TASK DIRECTIONS ::
Copy all lines below exactly as written. Leave pictures out.

● ● ● ● ● ● ●

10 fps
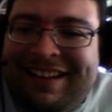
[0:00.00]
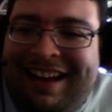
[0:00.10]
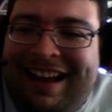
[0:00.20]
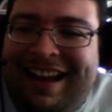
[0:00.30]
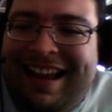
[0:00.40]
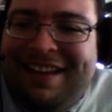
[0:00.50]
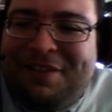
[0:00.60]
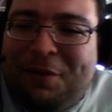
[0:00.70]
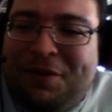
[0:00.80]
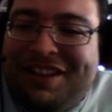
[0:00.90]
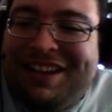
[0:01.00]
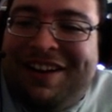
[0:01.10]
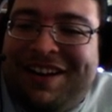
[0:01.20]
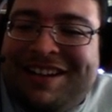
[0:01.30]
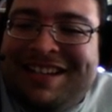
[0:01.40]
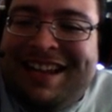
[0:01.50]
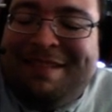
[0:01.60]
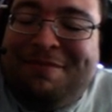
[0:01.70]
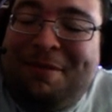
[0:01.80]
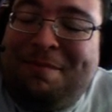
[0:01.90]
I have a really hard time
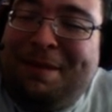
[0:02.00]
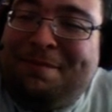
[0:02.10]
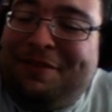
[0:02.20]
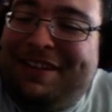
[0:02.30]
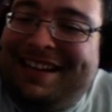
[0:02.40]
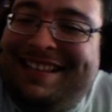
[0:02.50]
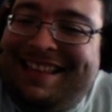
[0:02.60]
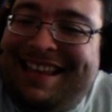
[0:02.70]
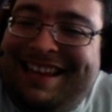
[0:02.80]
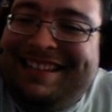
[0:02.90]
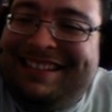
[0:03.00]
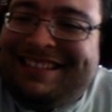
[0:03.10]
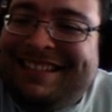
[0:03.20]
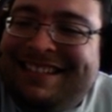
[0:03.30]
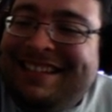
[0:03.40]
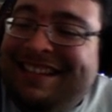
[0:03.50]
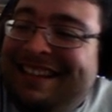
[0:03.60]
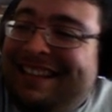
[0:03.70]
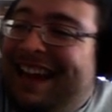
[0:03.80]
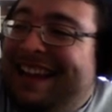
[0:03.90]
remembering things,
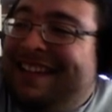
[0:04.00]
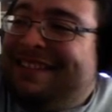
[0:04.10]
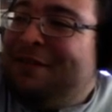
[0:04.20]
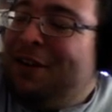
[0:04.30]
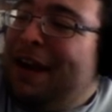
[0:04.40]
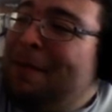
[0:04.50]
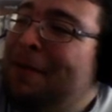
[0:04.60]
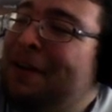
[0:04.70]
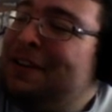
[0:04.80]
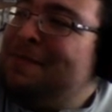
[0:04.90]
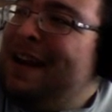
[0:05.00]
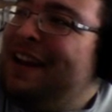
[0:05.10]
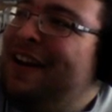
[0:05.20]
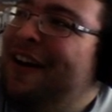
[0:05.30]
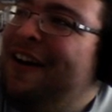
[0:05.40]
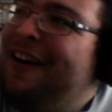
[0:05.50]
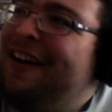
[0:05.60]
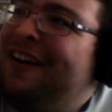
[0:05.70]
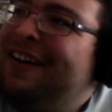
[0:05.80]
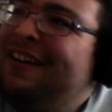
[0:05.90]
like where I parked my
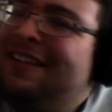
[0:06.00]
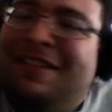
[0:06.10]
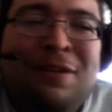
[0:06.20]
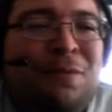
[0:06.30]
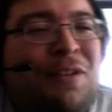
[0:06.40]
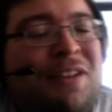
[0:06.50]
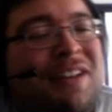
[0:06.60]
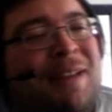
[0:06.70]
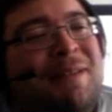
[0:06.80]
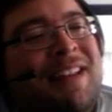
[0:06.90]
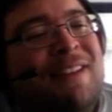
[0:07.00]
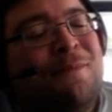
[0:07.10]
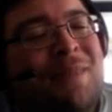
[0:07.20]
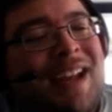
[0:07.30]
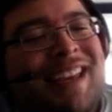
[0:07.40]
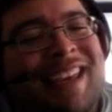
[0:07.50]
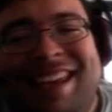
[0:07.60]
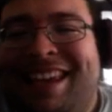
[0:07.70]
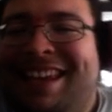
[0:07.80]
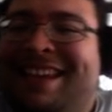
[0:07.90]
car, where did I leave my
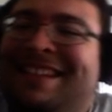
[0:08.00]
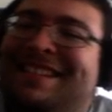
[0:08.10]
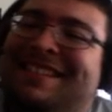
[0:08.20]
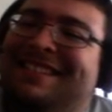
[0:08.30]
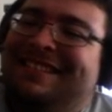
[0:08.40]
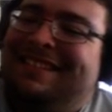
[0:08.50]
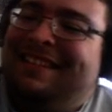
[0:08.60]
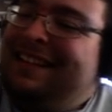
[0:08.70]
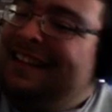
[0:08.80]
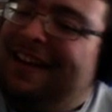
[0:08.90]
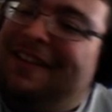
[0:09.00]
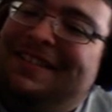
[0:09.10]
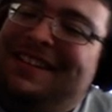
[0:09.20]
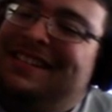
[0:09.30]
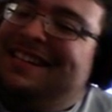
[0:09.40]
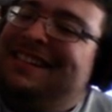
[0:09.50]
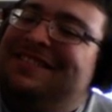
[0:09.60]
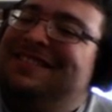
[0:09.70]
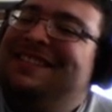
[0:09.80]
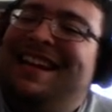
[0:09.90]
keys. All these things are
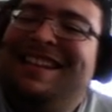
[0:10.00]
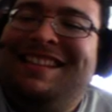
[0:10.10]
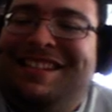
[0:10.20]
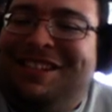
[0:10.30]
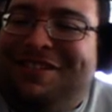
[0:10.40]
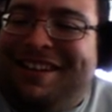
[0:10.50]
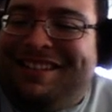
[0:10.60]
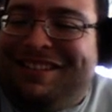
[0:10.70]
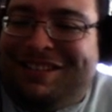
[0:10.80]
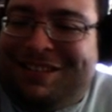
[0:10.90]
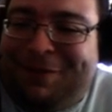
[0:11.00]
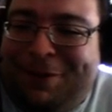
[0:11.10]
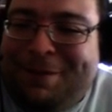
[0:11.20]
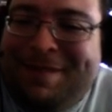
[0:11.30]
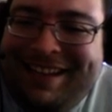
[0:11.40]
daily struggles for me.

● ● ● ● ● ● ●

COMPLETED EXERCISE ::
10 fps
[0:00.00]
[0:00.10]
[0:00.20]
[0:00.30]
[0:00.40]
[0:00.50]
[0:00.60]
[0:00.70]
[0:00.80]
[0:00.90]
[0:01.00]
[0:01.10]
[0:01.20]
[0:01.30]
[0:01.40]
[0:01.50]
[0:01.60]
[0:01.70]
[0:01.80]
[0:01.90]
I have a really hard time
[0:02.00]
[0:02.10]
[0:02.20]
[0:02.30]
[0:02.40]
[0:02.50]
[0:02.60]
[0:02.70]
[0:02.80]
[0:02.90]
[0:03.00]
[0:03.10]
[0:03.20]
[0:03.30]
[0:03.40]
[0:03.50]
[0:03.60]
[0:03.70]
[0:03.80]
[0:03.90]
remembering things,
[0:04.00]
[0:04.10]
[0:04.20]
[0:04.30]
[0:04.40]
[0:04.50]
[0:04.60]
[0:04.70]
[0:04.80]
[0:04.90]
[0:05.00]
[0:05.10]
[0:05.20]
[0:05.30]
[0:05.40]
[0:05.50]
[0:05.60]
[0:05.70]
[0:05.80]
[0:05.90]
like where I parked my
[0:06.00]
[0:06.10]
[0:06.20]
[0:06.30]
[0:06.40]
[0:06.50]
[0:06.60]
[0:06.70]
[0:06.80]
[0:06.90]
[0:07.00]
[0:07.10]
[0:07.20]
[0:07.30]
[0:07.40]
[0:07.50]
[0:07.60]
[0:07.70]
[0:07.80]
[0:07.90]
car, where did I leave my
[0:08.00]
[0:08.10]
[0:08.20]
[0:08.30]
[0:08.40]
[0:08.50]
[0:08.60]
[0:08.70]
[0:08.80]
[0:08.90]
[0:09.00]
[0:09.10]
[0:09.20]
[0:09.30]
[0:09.40]
[0:09.50]
[0:09.60]
[0:09.70]
[0:09.80]
[0:09.90]
keys. All these things are
[0:10.00]
[0:10.10]
[0:10.20]
[0:10.30]
[0:10.40]
[0:10.50]
[0:10.60]
[0:10.70]
[0:10.80]
[0:10.90]
[0:11.00]
[0:11.10]
[0:11.20]
[0:11.30]
[0:11.40]
daily struggles for me.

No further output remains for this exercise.